• _DATA TO PROCESS_

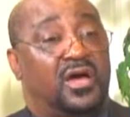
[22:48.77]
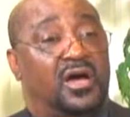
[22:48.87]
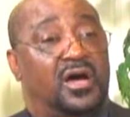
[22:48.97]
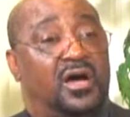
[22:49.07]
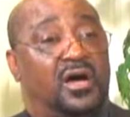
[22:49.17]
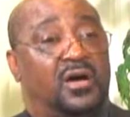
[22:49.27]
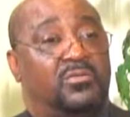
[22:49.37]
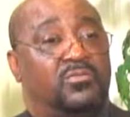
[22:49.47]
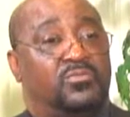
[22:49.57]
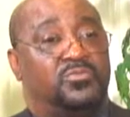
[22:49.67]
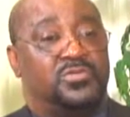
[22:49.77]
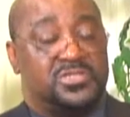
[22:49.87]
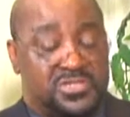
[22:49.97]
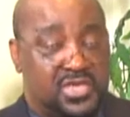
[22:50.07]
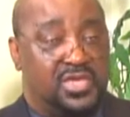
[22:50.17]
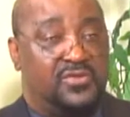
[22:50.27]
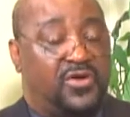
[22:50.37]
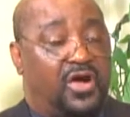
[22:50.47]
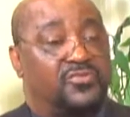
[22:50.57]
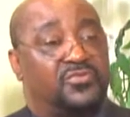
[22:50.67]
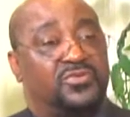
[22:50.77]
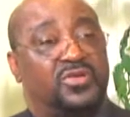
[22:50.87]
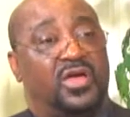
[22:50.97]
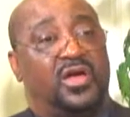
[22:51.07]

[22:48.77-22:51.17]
the city of Hartford,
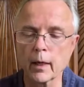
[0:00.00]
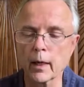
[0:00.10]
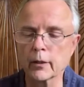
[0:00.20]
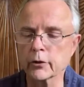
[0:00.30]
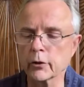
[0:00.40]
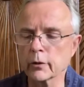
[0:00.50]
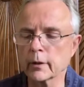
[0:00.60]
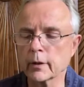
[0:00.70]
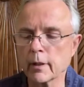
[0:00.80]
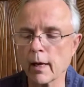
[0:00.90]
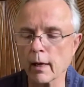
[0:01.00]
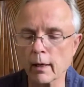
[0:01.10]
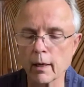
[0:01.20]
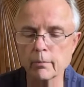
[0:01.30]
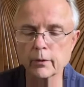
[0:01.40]
I certainly did not
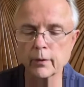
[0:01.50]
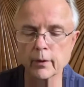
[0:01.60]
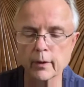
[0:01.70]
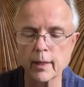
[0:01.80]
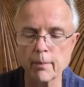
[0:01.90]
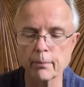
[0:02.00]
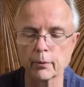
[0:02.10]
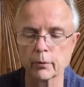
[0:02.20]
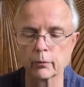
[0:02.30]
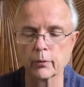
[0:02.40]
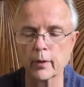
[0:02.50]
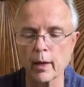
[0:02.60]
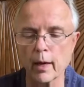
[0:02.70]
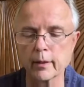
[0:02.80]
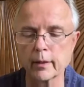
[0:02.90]
come to the temple with the
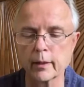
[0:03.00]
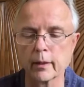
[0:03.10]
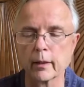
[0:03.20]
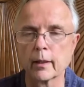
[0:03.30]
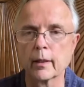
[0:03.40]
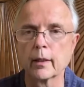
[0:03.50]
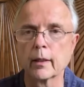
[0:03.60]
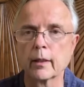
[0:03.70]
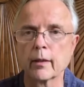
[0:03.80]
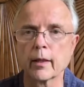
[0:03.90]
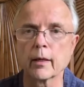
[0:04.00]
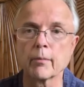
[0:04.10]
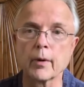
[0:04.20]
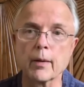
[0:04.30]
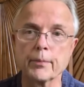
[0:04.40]
idea that it
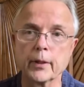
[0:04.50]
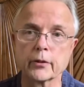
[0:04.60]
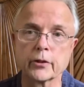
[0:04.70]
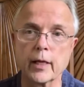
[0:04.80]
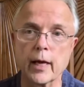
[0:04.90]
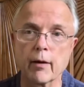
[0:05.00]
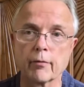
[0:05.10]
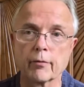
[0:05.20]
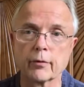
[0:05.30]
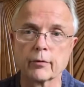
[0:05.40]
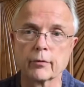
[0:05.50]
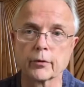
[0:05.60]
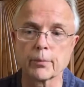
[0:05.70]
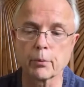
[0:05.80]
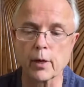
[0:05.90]
might be a salve for
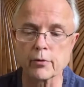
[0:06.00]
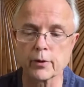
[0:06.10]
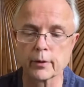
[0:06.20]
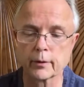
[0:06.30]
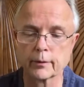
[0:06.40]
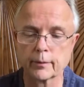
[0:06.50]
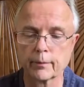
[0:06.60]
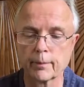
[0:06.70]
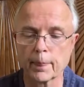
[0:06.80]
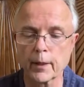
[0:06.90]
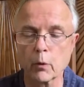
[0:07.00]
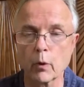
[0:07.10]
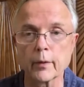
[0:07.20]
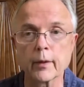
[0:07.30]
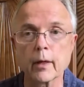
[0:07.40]
depression.
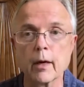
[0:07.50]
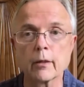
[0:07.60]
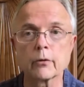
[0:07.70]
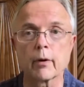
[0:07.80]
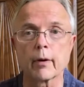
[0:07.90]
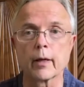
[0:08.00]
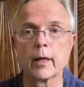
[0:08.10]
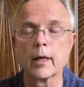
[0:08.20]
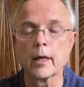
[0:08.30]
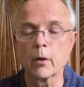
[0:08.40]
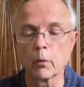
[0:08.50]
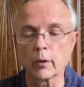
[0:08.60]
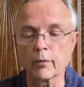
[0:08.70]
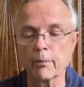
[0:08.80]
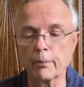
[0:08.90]
Quite the contrary. One
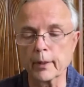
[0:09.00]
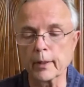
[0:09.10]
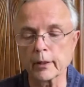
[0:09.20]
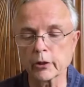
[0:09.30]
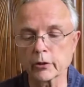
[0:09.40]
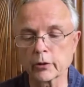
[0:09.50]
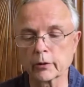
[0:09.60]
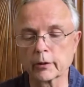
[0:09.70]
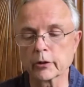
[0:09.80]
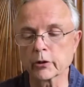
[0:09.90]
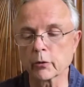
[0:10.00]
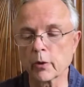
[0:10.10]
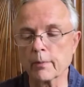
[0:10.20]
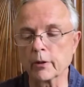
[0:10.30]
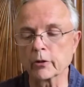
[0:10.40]
of the biggest
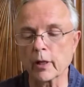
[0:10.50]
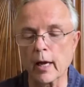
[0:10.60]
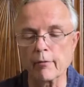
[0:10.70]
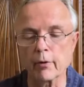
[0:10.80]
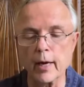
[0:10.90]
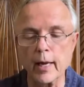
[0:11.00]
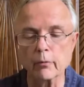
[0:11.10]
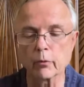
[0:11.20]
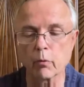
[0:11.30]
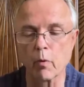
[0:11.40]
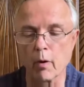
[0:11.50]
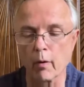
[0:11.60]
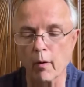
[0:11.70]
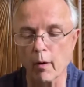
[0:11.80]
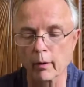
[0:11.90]
disagreements I ever had with Wong
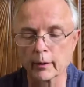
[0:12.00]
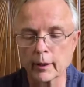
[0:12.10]
Gong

• _INSTRUCTIONS TO FOLLOW_
Transcribe all of the listing precisely. The images stay out of it.

• _ANSWER BELOW_
[22:48.77]
[22:48.87]
[22:48.97]
[22:49.07]
[22:49.17]
[22:49.27]
[22:49.37]
[22:49.47]
[22:49.57]
[22:49.67]
[22:49.77]
[22:49.87]
[22:49.97]
[22:50.07]
[22:50.17]
[22:50.27]
[22:50.37]
[22:50.47]
[22:50.57]
[22:50.67]
[22:50.77]
[22:50.87]
[22:50.97]
[22:51.07]

[22:48.77-22:51.17]
the city of Hartford,
[0:00.00]
[0:00.10]
[0:00.20]
[0:00.30]
[0:00.40]
[0:00.50]
[0:00.60]
[0:00.70]
[0:00.80]
[0:00.90]
[0:01.00]
[0:01.10]
[0:01.20]
[0:01.30]
[0:01.40]
I certainly did not
[0:01.50]
[0:01.60]
[0:01.70]
[0:01.80]
[0:01.90]
[0:02.00]
[0:02.10]
[0:02.20]
[0:02.30]
[0:02.40]
[0:02.50]
[0:02.60]
[0:02.70]
[0:02.80]
[0:02.90]
come to the temple with the
[0:03.00]
[0:03.10]
[0:03.20]
[0:03.30]
[0:03.40]
[0:03.50]
[0:03.60]
[0:03.70]
[0:03.80]
[0:03.90]
[0:04.00]
[0:04.10]
[0:04.20]
[0:04.30]
[0:04.40]
idea that it
[0:04.50]
[0:04.60]
[0:04.70]
[0:04.80]
[0:04.90]
[0:05.00]
[0:05.10]
[0:05.20]
[0:05.30]
[0:05.40]
[0:05.50]
[0:05.60]
[0:05.70]
[0:05.80]
[0:05.90]
might be a salve for
[0:06.00]
[0:06.10]
[0:06.20]
[0:06.30]
[0:06.40]
[0:06.50]
[0:06.60]
[0:06.70]
[0:06.80]
[0:06.90]
[0:07.00]
[0:07.10]
[0:07.20]
[0:07.30]
[0:07.40]
depression.
[0:07.50]
[0:07.60]
[0:07.70]
[0:07.80]
[0:07.90]
[0:08.00]
[0:08.10]
[0:08.20]
[0:08.30]
[0:08.40]
[0:08.50]
[0:08.60]
[0:08.70]
[0:08.80]
[0:08.90]
Quite the contrary. One
[0:09.00]
[0:09.10]
[0:09.20]
[0:09.30]
[0:09.40]
[0:09.50]
[0:09.60]
[0:09.70]
[0:09.80]
[0:09.90]
[0:10.00]
[0:10.10]
[0:10.20]
[0:10.30]
[0:10.40]
of the biggest
[0:10.50]
[0:10.60]
[0:10.70]
[0:10.80]
[0:10.90]
[0:11.00]
[0:11.10]
[0:11.20]
[0:11.30]
[0:11.40]
[0:11.50]
[0:11.60]
[0:11.70]
[0:11.80]
[0:11.90]
disagreements I ever had with Wong
[0:12.00]
[0:12.10]
Gong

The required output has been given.